Since it launched in 2000, the pan-Arabic web portal Maktoob.com has seen its usage grow rapidly, according to Hazem Habash, an advertising sales executive at the company. "In 2006, we had 2 million unique users. Now we have 9.6 million unique users. So you can see the trend," he said. "There's been growth of 260 per cent in advertising spending from 2006 to 2008." Internationally, online advertising spending appears to be a lone bright spot in a darkening outlook for the advertising industry as a whole. Internet advertising revenues for the first six months of this year were up 15.2 per cent on the same period last year, to US$11.5 billion (Dh42.24bn), according to an Interactive Advertising Bureau and PricewaterhouseCoopers report released last month. Revenues in the fast-growing search and display-related advertising sector were up almost 24 per cent during the same period, to $5.1bn.

"Due to the unique efficiency and effectiveness of targeted and measurable campaigns, internet advertising has shown strong growth in the first six months of 2008, compared to the same period last year," said David Silverman, a partner in PricewaterhouseCoopers entertainment, media and communications practice division. "This growth has come in spite of an environment that has put significant pressure on the advertising industry in general."

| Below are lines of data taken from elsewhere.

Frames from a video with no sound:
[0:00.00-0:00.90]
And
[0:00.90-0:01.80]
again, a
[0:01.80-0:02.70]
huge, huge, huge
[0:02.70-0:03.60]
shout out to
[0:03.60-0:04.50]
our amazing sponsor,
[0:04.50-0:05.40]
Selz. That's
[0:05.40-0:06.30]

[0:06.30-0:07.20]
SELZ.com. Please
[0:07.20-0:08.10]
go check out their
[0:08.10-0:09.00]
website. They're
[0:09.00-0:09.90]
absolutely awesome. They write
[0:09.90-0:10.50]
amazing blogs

In the UK, the study said the resilience of online advertising turned what would have been a 4.6 per cent year-on-year decline in overall advertising spending in the first half to a slide of only 0.7 per cent. "Online is not immune from the economic downturn, but while other sectors see falls in expenditure, the internet is still experiencing an incredible increase and is propping up the entire advertising market," the report said.

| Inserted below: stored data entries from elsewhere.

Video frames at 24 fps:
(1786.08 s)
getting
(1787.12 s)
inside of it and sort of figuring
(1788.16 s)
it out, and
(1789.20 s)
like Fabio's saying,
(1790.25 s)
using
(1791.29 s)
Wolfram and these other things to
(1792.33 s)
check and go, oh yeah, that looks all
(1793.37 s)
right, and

The online advertising market worldwide is expected to increase by 23 per cent to $43.3bn this year, according to the European Information Technology Observatory (EITO). "The world market for online advertising is booming in 2008, despite the economic slowdown in many areas," said Bruno Lamborghini, the chairman of EITO. "Even in the USA, with the damage inflicted by the financial crisis, is still by far the largest market for internet advertising, the EITO forecasts growth will be at 13 per cent. This brings online advertising income in the USA to a total value of ?13.6 billion (Dh63.1bn) for the year 2008."

But the Middle-Eastern region still has a way to go before it can fully realise its potential as a market for online advertising. Husni Khuffash, the UAE country manager for Google, reminded the audience at yesterday's show that the Middle East still lagged about five years behind the US when it came to internet usage. "Today, Arabs on the internet are 5 per cent of users, while Arabic content is less than 1 per cent," he said. "That shows that as a community, we consume more than we produce."